Crítica da Crítica | Cênicas


Foto de Lucas Emanuel

Portal pro agora

junho de 2017

Edição: 13


Se tem uma coisa que favorece a permanência de um visitante em qualquer site é a facilidade da navegação. O portal Farofa Crítica, de Natal (RN), apresenta já em sua página inicial o conteúdo que produz e que deve em primeiro lugar ser acessado: fotos de eventos cênicos com um botão central “leia as críticas”. Do que se trata o projeto, quem são os farofeiros, os festivais que já cobriu e o meio para contato podem ser explorados caso se deseje, mas o convite primeiro é bem claro: leia as críticas.

O site foi inaugurado em dezembro do ano passado e desde então é alimentado toda semana, por seis críticos em revezamento, com textos sobre eventos oriundos da programação natalense, mas também de festivais de outras regiões do Brasil.

A descrição do projeto já anuncia que o Farofa Crítica surge “num cenário deserto de críticas nas áreas de teatro, performance e dança”, apesar de serem as artes cênicas umas das mais organizadas no estado, segundo o Tribuna do Norte, que acrescenta: “a crítica tem papel importante no amadurecimento artístico do segmento cultural”.

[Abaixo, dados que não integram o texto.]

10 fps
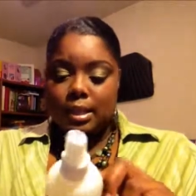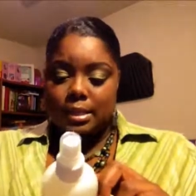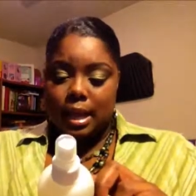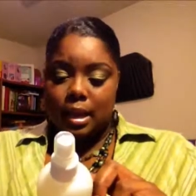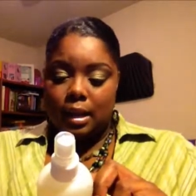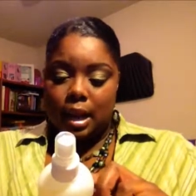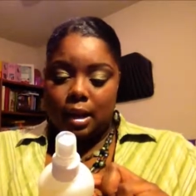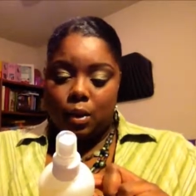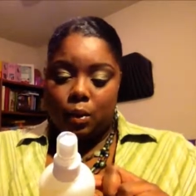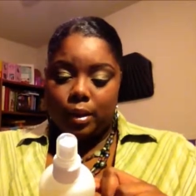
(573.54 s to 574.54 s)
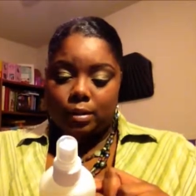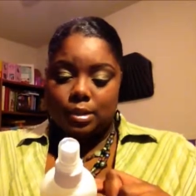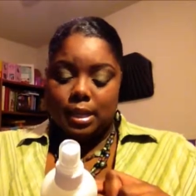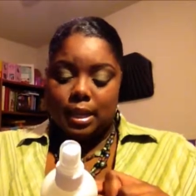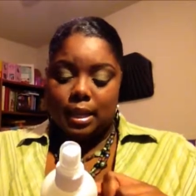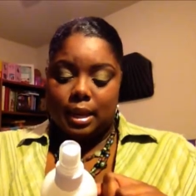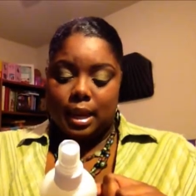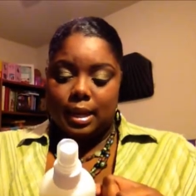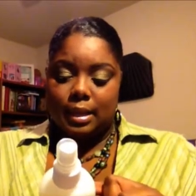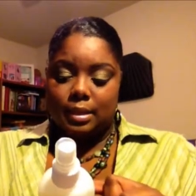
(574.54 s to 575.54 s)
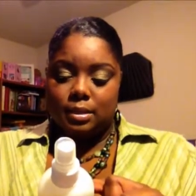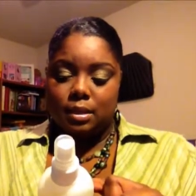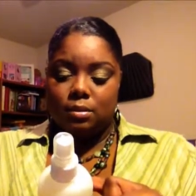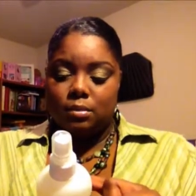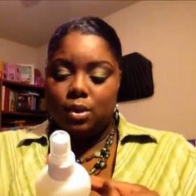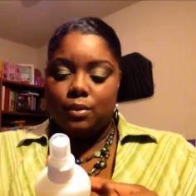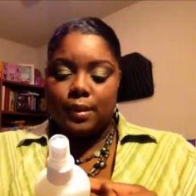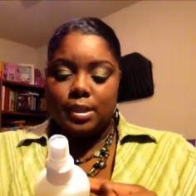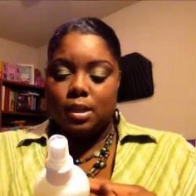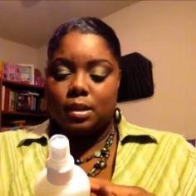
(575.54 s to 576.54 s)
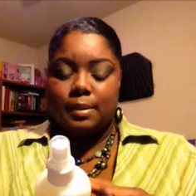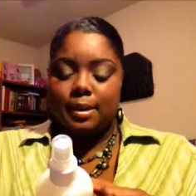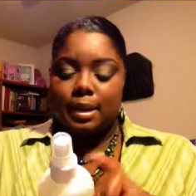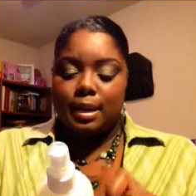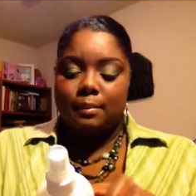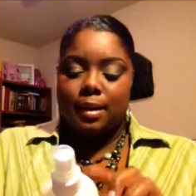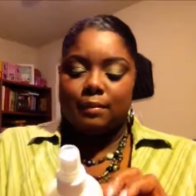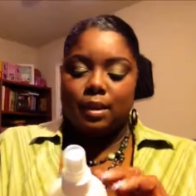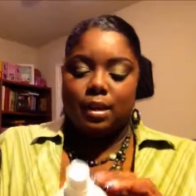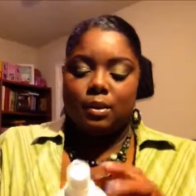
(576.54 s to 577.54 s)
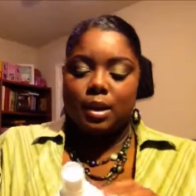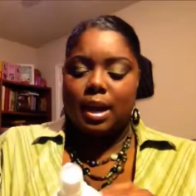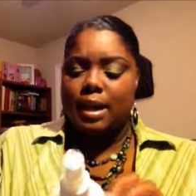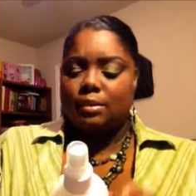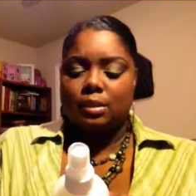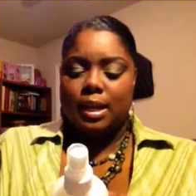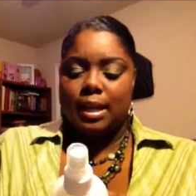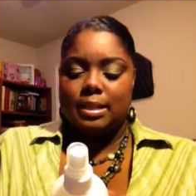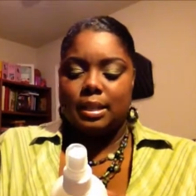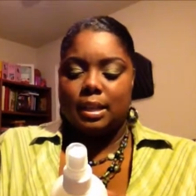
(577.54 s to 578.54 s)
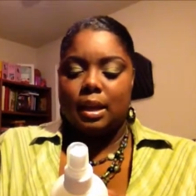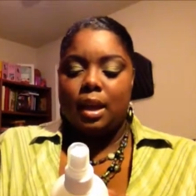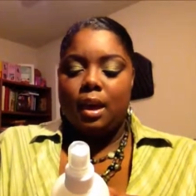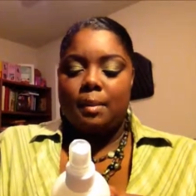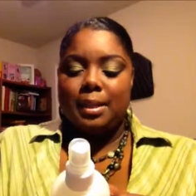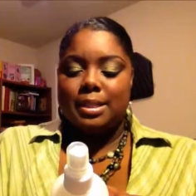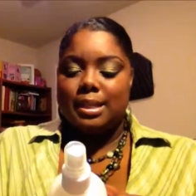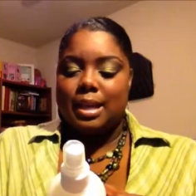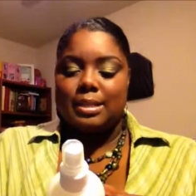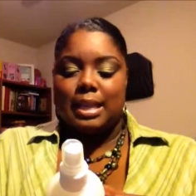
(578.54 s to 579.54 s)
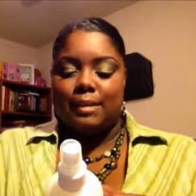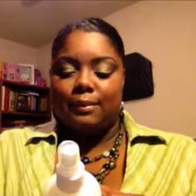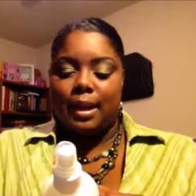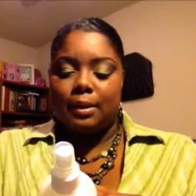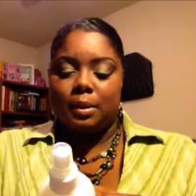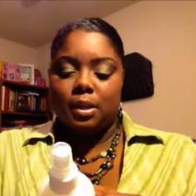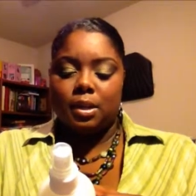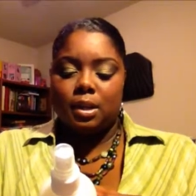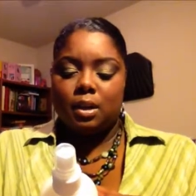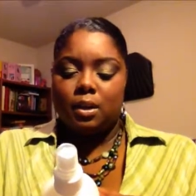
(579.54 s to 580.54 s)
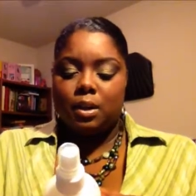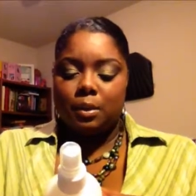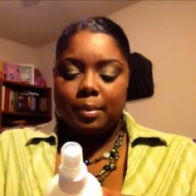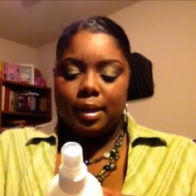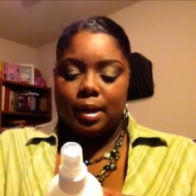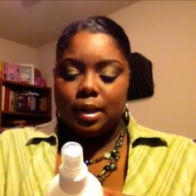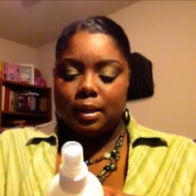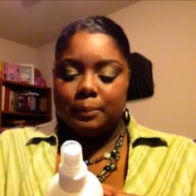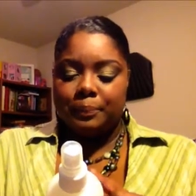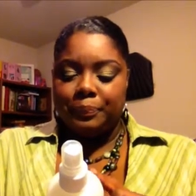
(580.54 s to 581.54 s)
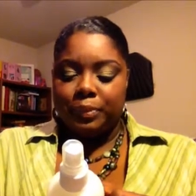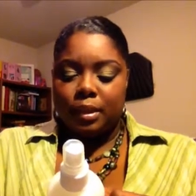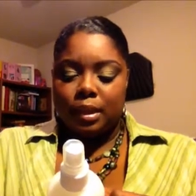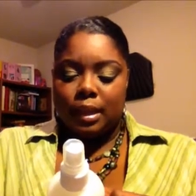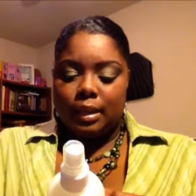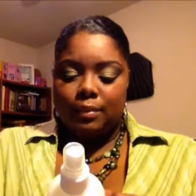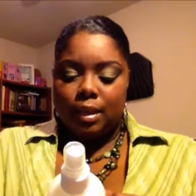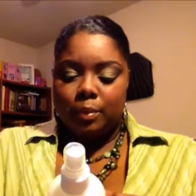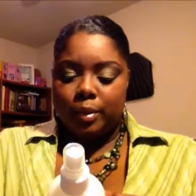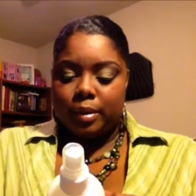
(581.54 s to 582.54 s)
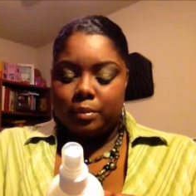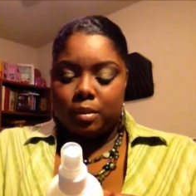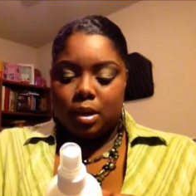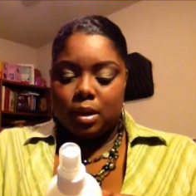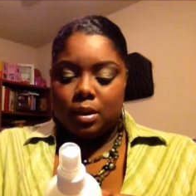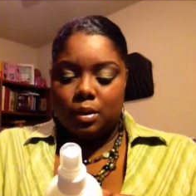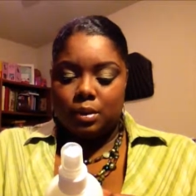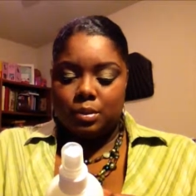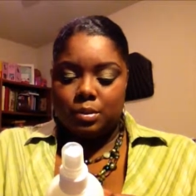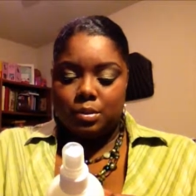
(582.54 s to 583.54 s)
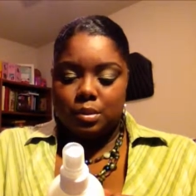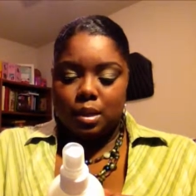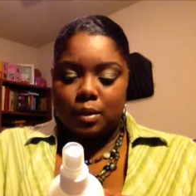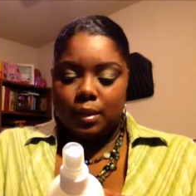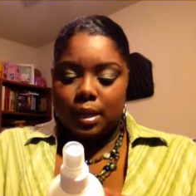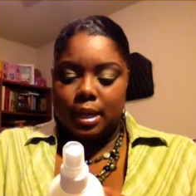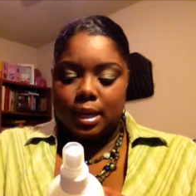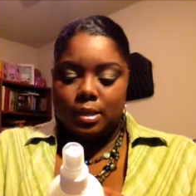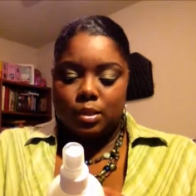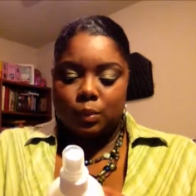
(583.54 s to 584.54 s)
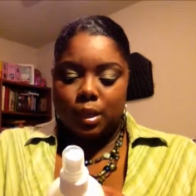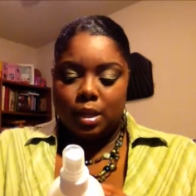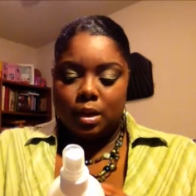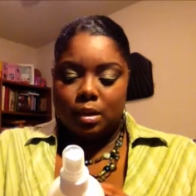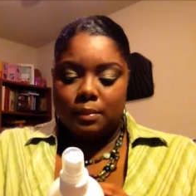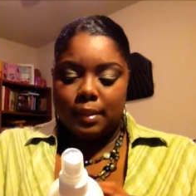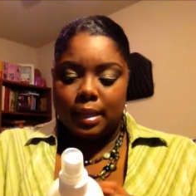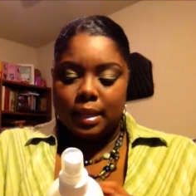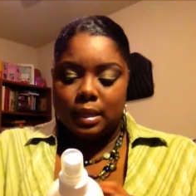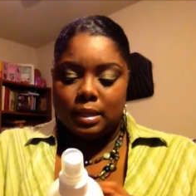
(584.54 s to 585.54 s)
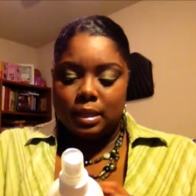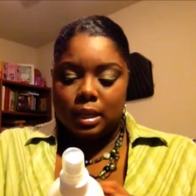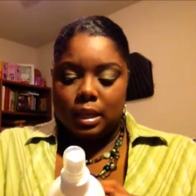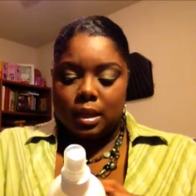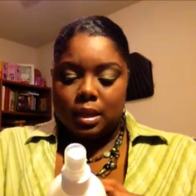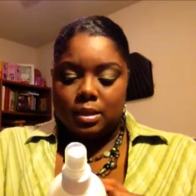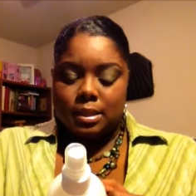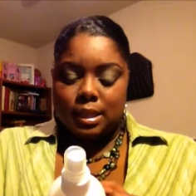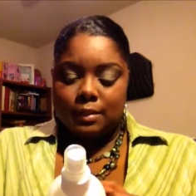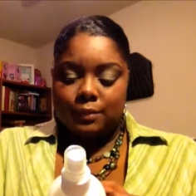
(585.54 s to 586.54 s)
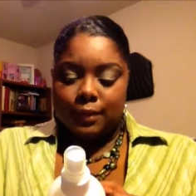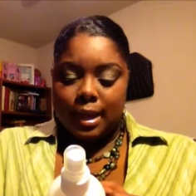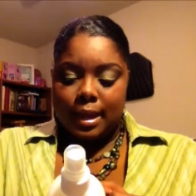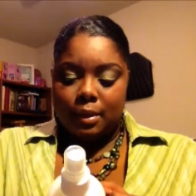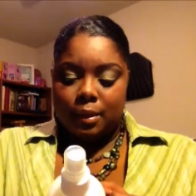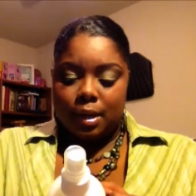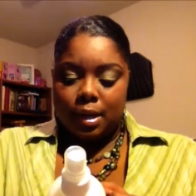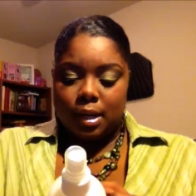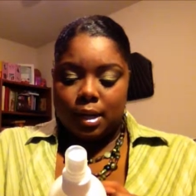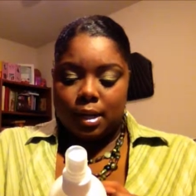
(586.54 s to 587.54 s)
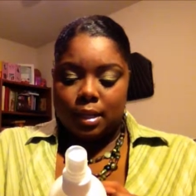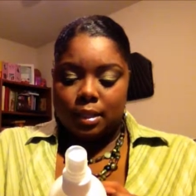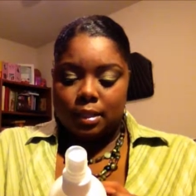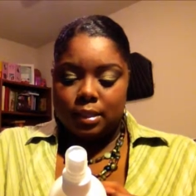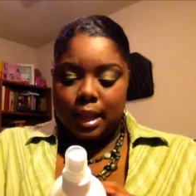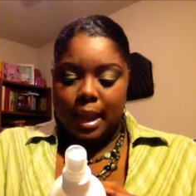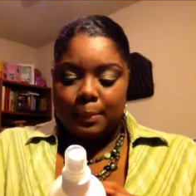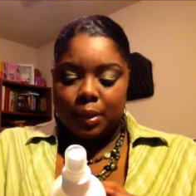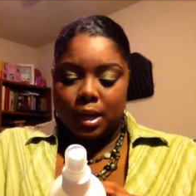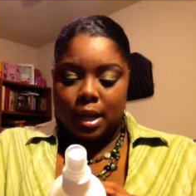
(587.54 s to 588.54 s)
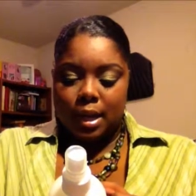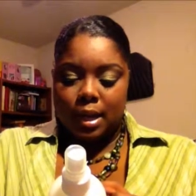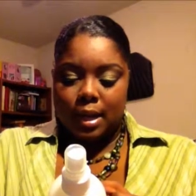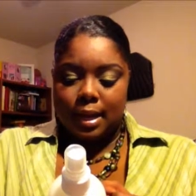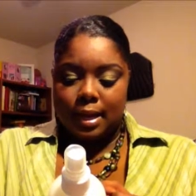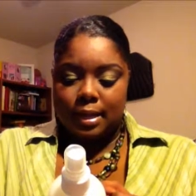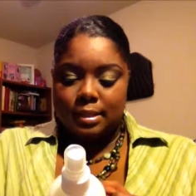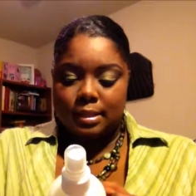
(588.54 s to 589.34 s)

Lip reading: got a lot of oils in it. I don't know if I talked about that in my video or not. I don't think I did. But it's got safflower, jojoba, evening primrose, coconut, sweet almond, sunflower, apricot,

Parece ser um consenso, no âmbito da conversação, a relevância da crítica para o desenvolvimento daquele domínio sobre o qual lança seu olhar. Quando o assunto está no campo do abstrato, ou seja, quando não se refere a nenhum crítico especificamente, mas à crítica em geral, não consigo vislumbrar uma roda de conversa na qual uma das opiniões seja: “a crítica não deve/ria existir, a crítica não faz sentido” etc. Ao mesmo tempo, aqueles que se arriscam em adotar uma “atitude crítica” diante de qualquer “produção de pensamento” (definição de arte dada por Heloísa Sousa do Farofa Crítica) nem sempre é visto com bons olhos, sabemos.

Certamente em função desse paradoxo, o crítico, isto é, aquele que ousa suspeitar, recusar, questionar um discurso afirmado em determinada obra, tende a argumentar sobre seu trabalho em um tom quase de defesa: “Não estamos aqui para falar mal de ninguém; fazemos isso com respeito aos artistas, às obras; o objetivo é dialogar etc.” Quando, na verdade, esses propósitos já serão inevitavelmente revelados na própria produção crítica, o que deveria poupar o crítico das justificativas prévias, afinal, se a crítica deve lançar questões, sabemos que perguntar não ofende. O Farofa Crítica, a par dessa realidade, finaliza sua descrição: “Lançando nossos olhares, corremos riscos de colher sentimentos. E é para correr riscos que existimos”.

Ao que parece, um cenário deserto de crítica, no qual a mesma é exaltada em teoria, porém pessoalizada na prática, não é uma particularidade de Salvador. Assim como não são infundadas as suspeitas lançadas pelos artistas àqueles que se põem a criticar; afinal, muitos críticos ainda estão mais preocupados em (des)qualificar uma obra a partir das verdades que sustentam seus corpos cansados que levantar questões, construir pontes ou iluminar bordas.

A despeito da maneira por vezes descritiva de se relacionar com os espetáculos, o Farofa Crítica possui um frescor na maneira de se comunicar que funciona como um eficiente chamado à curiosidade pelo portal. Não me refiro apenas à estrutura do site em si, mas também às obras que os críticos escolhem examinar, ao tom que dão às suas críticas, bem como às questões eleitas para reflexão. Tanto as obras (as que pude conhecer a partir das críticas) quanto o tom, como as questões se cunham na expectativa pelo diálogo, pelo encontro, ainda que discordante. E o frescor do Farofa Crítica, analisando os três pontos que trouxe, reside em não mais se apoiar em qualquer verdade que seja, mas, ao contrário, na puerilidade de quem estende a mão.

O debate sobre a contemporaneidade e o modo contemporâneo de criticar aguçam o interesse pela cena de Natal – cena tão pouco considerada e que ao mesmo tempo se mostra tão potente, como acontece, é bem verdade, com todo o horizonte das artes cênicas no Norte e Nordeste: verdadeiro portal para o agora aviltado pela remota esqualidez do que chamam de eixo.